Meeting Consumer, Business Needs
The offering will extend CenturyLink’s 1 Gbps service already available to residential customers in certain parts of Omaha and Las Vegas and some business customers in Salt Lake City, the company said. Speeds of 1 Gbps are about 100 times faster than the national average for U.S. customers. CenturyLink says the increased speed will allow customers to stream high-definition video content with little to no delays and download movies, songs and TV shows in seconds.
The company also pitched the expansion as an effort to meet the needs of businesses using CenturyLInk’s private and public cloud offerings. “One gigabit speeds help businesses increase productivity and efficiency by allowing them to gain instant access to cloud business applications, share multimedia files, stream video content, and back up data
in real time,” the company said in a statement.
The service will cost $79.95, according to a Washington Post story citing company spokesperson Linda Johnson. That’s more than the $70 a month charged by the publicly owned ISP in Chattanooga, Tennessee, for gigabyte download speeds, the Post noted.

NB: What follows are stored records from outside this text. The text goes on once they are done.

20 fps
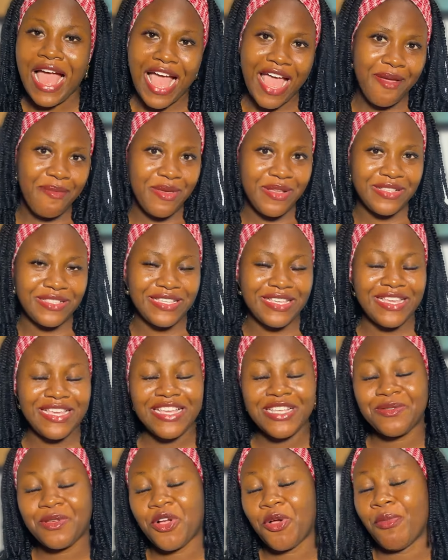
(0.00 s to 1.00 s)
Hi
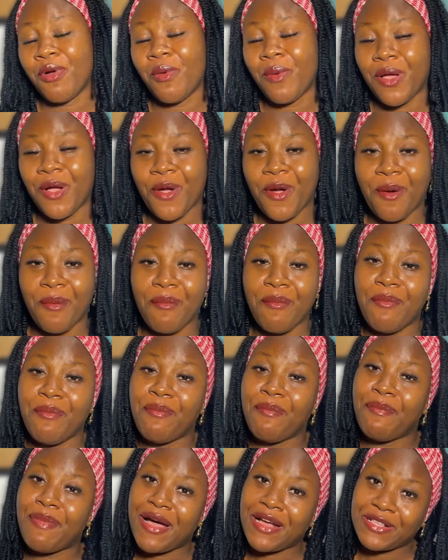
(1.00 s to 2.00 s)
beauties, welcome and welcome
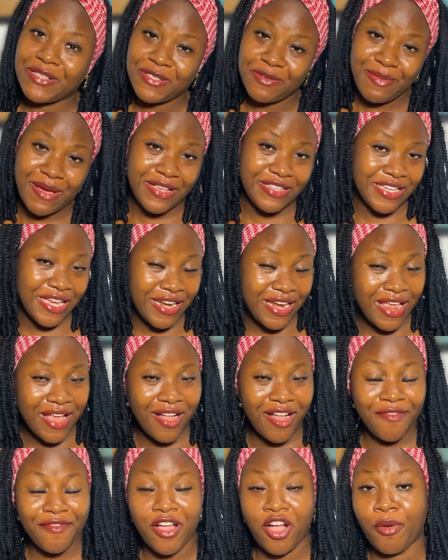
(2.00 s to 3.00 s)
back to my
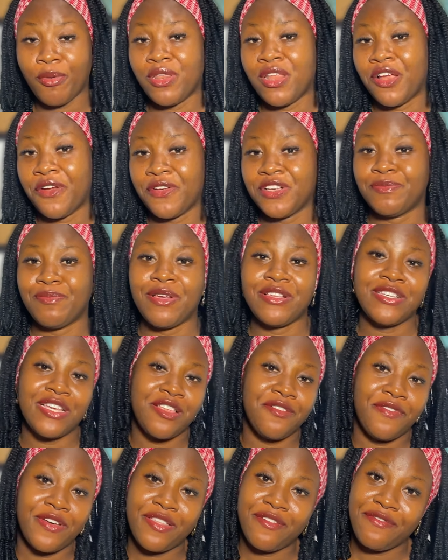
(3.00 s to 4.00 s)
channel. If you're coming across my
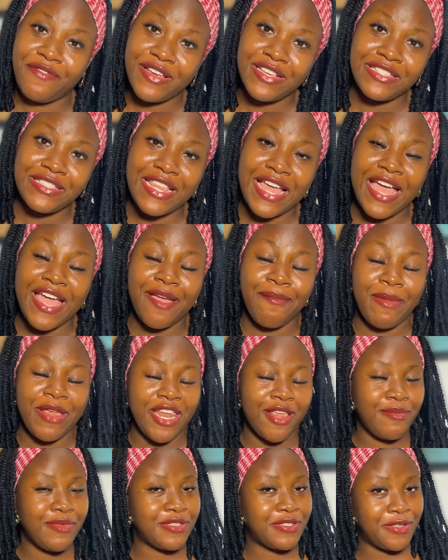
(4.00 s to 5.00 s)
channel for the first time, my
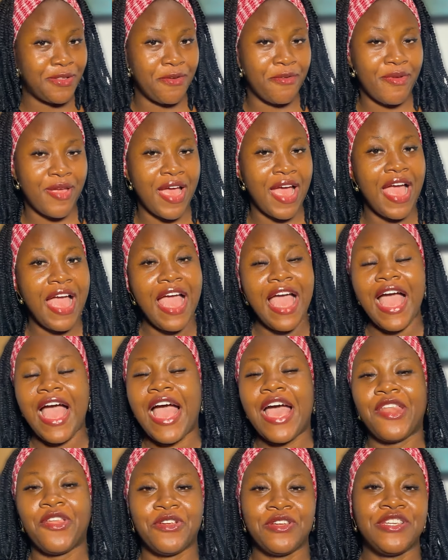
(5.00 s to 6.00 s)
name is Doria,
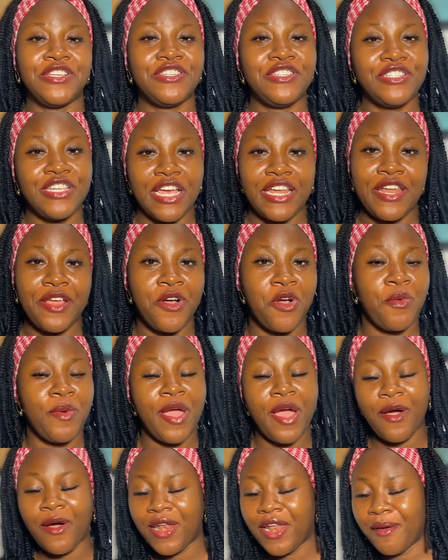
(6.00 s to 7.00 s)
and on this channel we
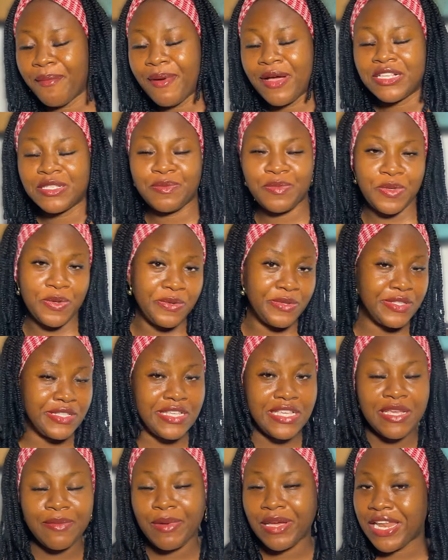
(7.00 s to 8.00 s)
are all about
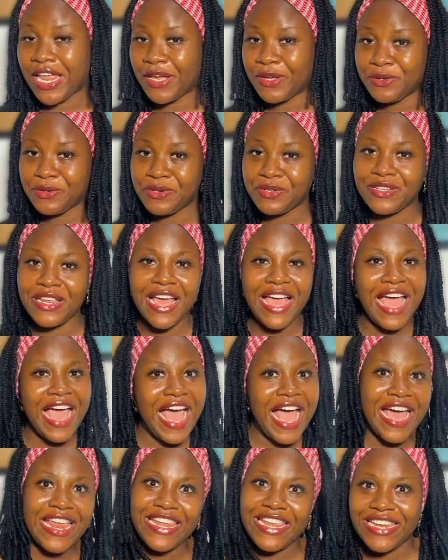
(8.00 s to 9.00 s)
beauty, motherhood,
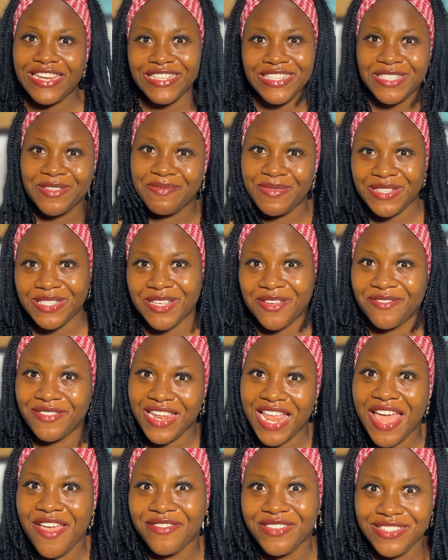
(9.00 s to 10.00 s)
and a little bit of
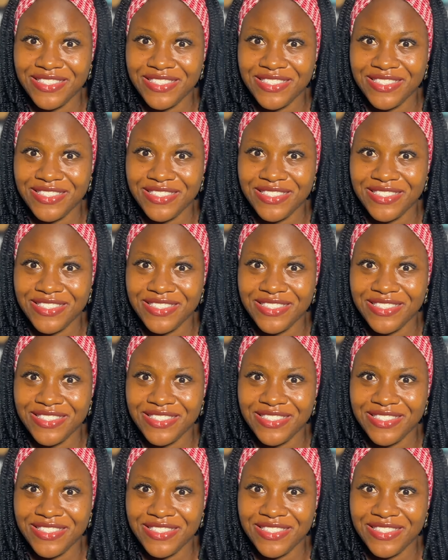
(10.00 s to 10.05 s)
life.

Dueling Fiber Announcements
The news is the latest in what has become a flurry of announcements by telecom providers touting localized experiments in gigabyte service in select communities. AT&T recently launched a similar service in Austin, Texas for $70 to $100 and announced earlier in 2014 that it might consider expanding its service to as many as 100 U.S cities. However, the company has assured investors that any move into gigabyte service will represent a negligible investment on its part.

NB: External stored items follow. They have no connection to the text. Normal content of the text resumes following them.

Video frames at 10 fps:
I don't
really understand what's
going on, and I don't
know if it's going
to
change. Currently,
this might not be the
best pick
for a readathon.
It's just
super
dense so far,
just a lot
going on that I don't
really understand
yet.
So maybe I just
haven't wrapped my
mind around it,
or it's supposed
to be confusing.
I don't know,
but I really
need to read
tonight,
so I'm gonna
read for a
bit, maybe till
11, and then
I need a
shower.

Interest in providing gigabyte-speed service was kickstarted by Google’s announcement that it would be offering fiber optic Internet service to a limited number of cities. The search giant has so far launched its Fiber ISP service in Austin, Texas; Provo, Utah; and Kansas City, Missouri, and has claimed that it will expand the service to as many as 34 more cities.
Although the reality of gigabyte download speeds over fiber optic networks has so far remained limited, major ISPs have already begun to respond to the threat . Time Warner Cable, for example, pushed through legislation in both North Carolina and South Carolina prohibiting cities from building their own fiber optic services.